--- Task requirements ---
In the records below, take the line with "[0:09.60-0:10.67]" and all lines after it, and copy them exactly, pictures excluded.
Top of Supplied material
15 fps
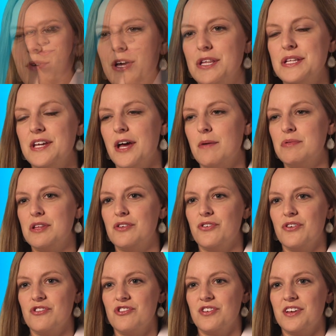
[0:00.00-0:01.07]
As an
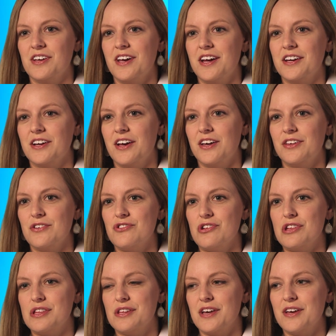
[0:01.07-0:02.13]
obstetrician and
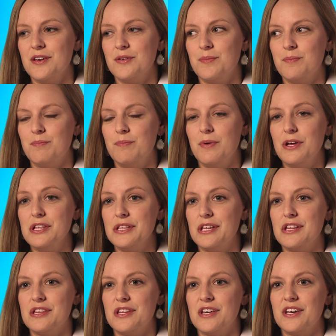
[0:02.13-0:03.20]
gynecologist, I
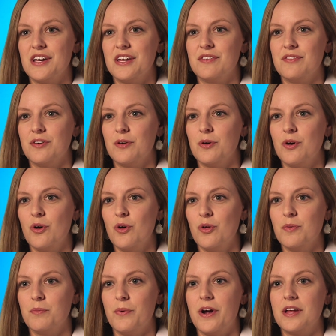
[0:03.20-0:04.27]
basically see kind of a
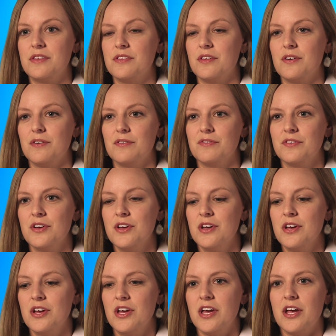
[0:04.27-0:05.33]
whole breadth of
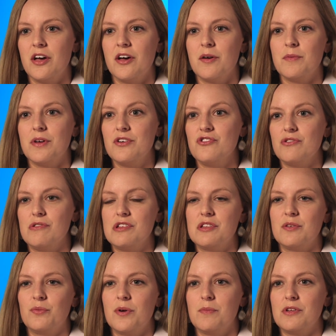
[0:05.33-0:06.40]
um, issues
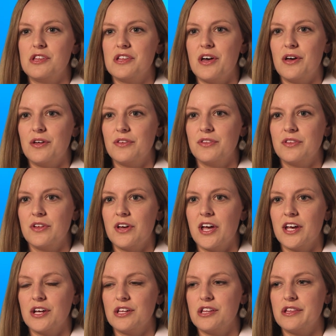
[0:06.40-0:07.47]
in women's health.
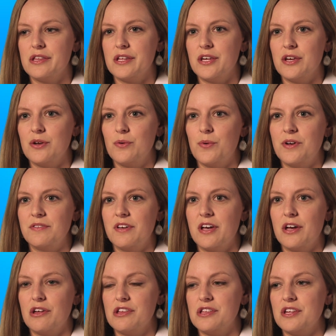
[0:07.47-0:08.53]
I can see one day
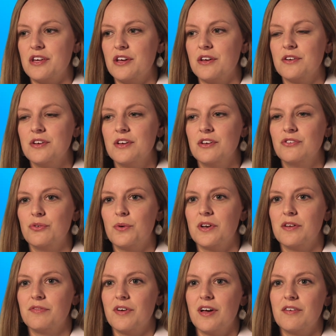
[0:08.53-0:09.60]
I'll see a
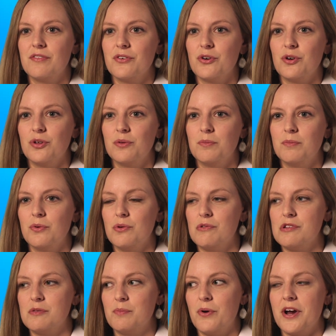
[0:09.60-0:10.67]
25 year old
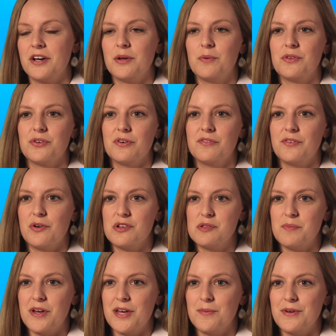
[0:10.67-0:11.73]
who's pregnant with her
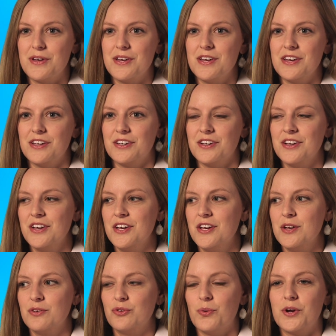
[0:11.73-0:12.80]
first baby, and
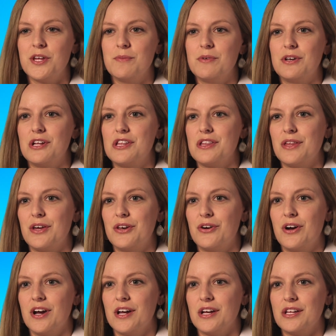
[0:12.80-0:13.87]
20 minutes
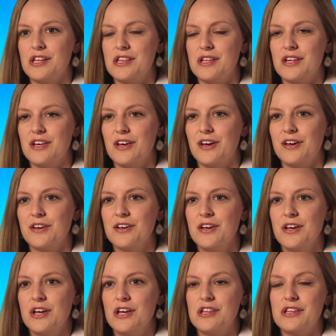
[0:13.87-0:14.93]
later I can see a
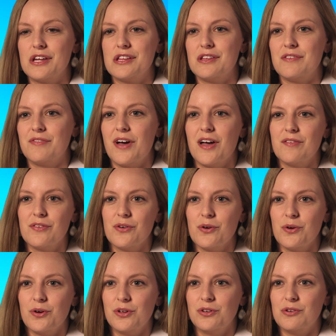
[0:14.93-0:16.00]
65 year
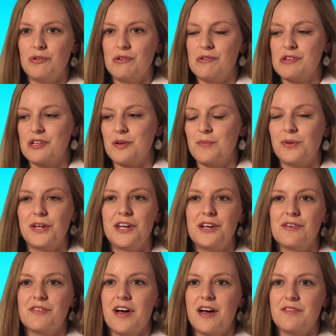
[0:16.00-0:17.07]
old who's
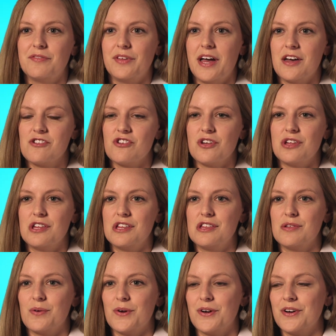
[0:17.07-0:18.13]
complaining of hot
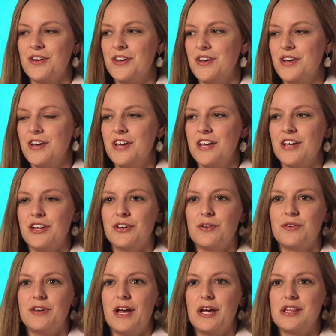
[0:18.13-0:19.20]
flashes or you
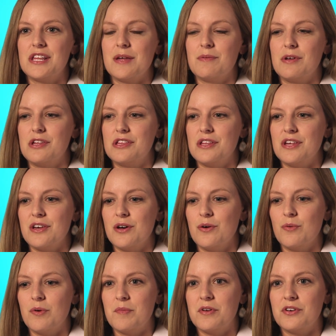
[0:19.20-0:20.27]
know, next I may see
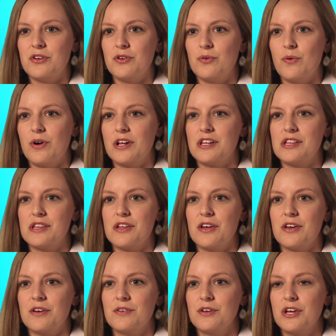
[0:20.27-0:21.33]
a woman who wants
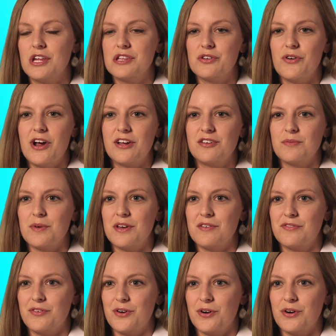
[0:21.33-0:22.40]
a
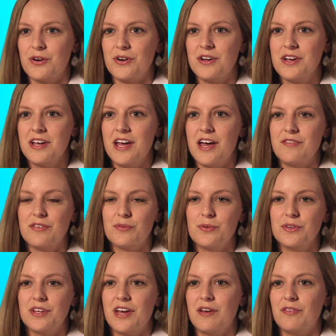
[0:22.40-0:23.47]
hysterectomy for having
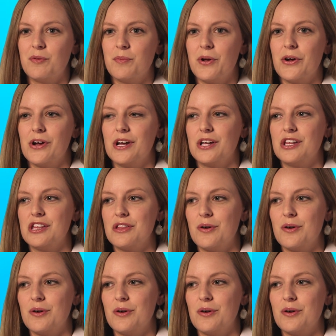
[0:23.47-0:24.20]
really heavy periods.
Bottom of Supplied material
--- Result ---
[0:09.60-0:10.67]
25 year old
[0:10.67-0:11.73]
who's pregnant with her
[0:11.73-0:12.80]
first baby, and
[0:12.80-0:13.87]
20 minutes
[0:13.87-0:14.93]
later I can see a
[0:14.93-0:16.00]
65 year
[0:16.00-0:17.07]
old who's
[0:17.07-0:18.13]
complaining of hot
[0:18.13-0:19.20]
flashes or you
[0:19.20-0:20.27]
know, next I may see
[0:20.27-0:21.33]
a woman who wants
[0:21.33-0:22.40]
a
[0:22.40-0:23.47]
hysterectomy for having
[0:23.47-0:24.20]
really heavy periods.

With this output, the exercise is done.